DATA FOR THE TASK —
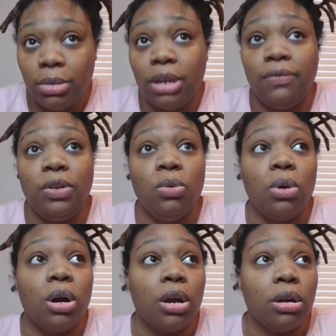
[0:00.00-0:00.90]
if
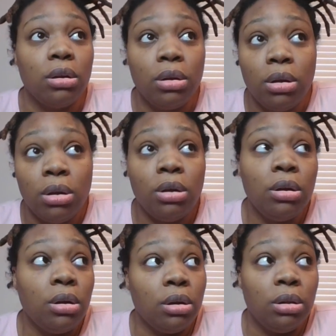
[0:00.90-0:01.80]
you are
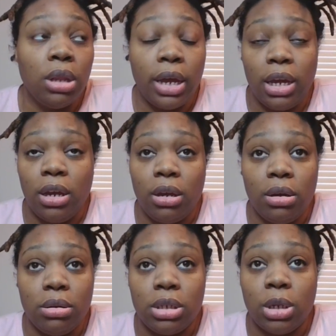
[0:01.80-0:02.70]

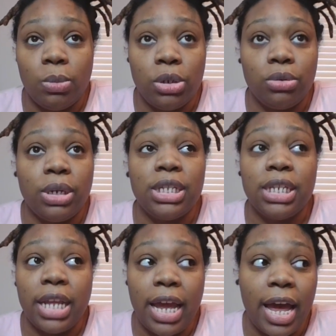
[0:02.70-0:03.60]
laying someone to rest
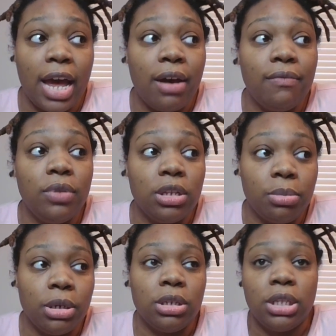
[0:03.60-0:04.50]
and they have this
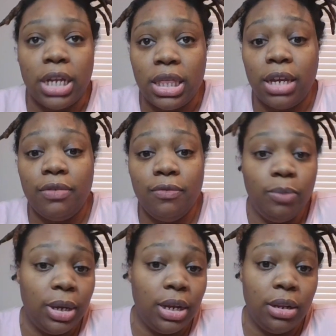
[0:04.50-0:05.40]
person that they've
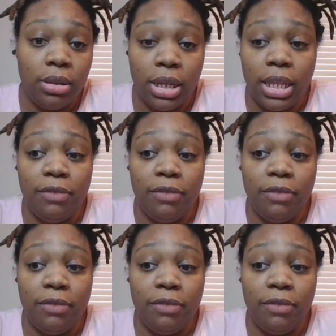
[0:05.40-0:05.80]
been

---

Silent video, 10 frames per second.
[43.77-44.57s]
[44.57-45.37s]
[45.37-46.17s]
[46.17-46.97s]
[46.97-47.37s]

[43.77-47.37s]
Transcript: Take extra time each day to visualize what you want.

* * *

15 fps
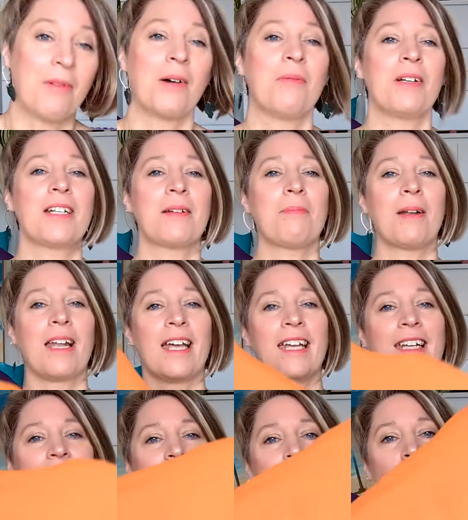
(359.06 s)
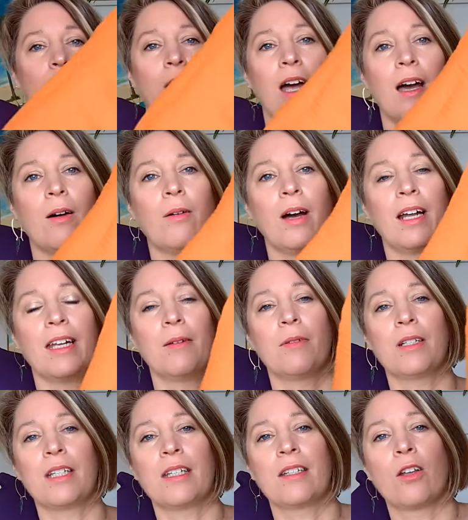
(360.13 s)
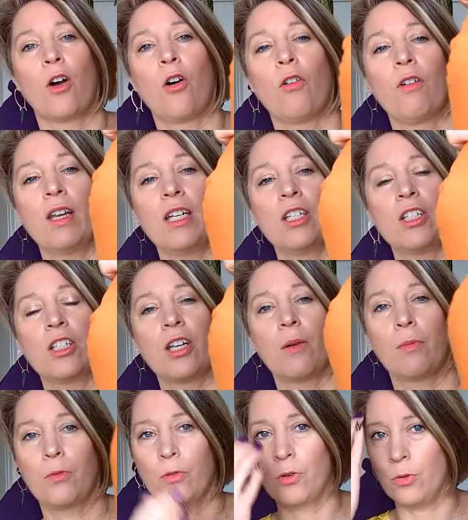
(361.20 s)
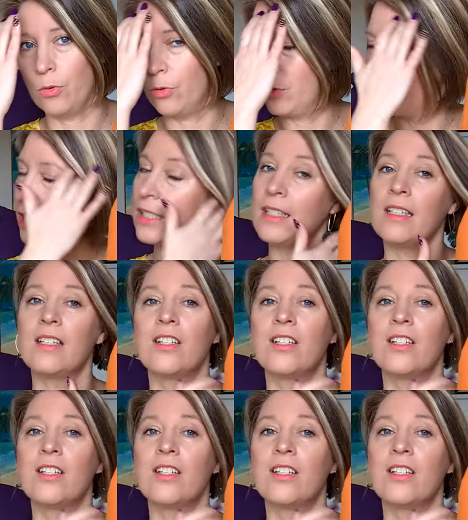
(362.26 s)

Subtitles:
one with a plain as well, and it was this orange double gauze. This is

TASK OBJECTIVE —
Only the lines above from the line containing "[43.77-44.57s]" through the line containing "Transcript: Take extra" should be retyped, exactly and with both ends included.

TASK SOLUTION —
[43.77-44.57s]
[44.57-45.37s]
[45.37-46.17s]
[46.17-46.97s]
[46.97-47.37s]

[43.77-47.37s]
Transcript: Take extra time each day to visualize what you want.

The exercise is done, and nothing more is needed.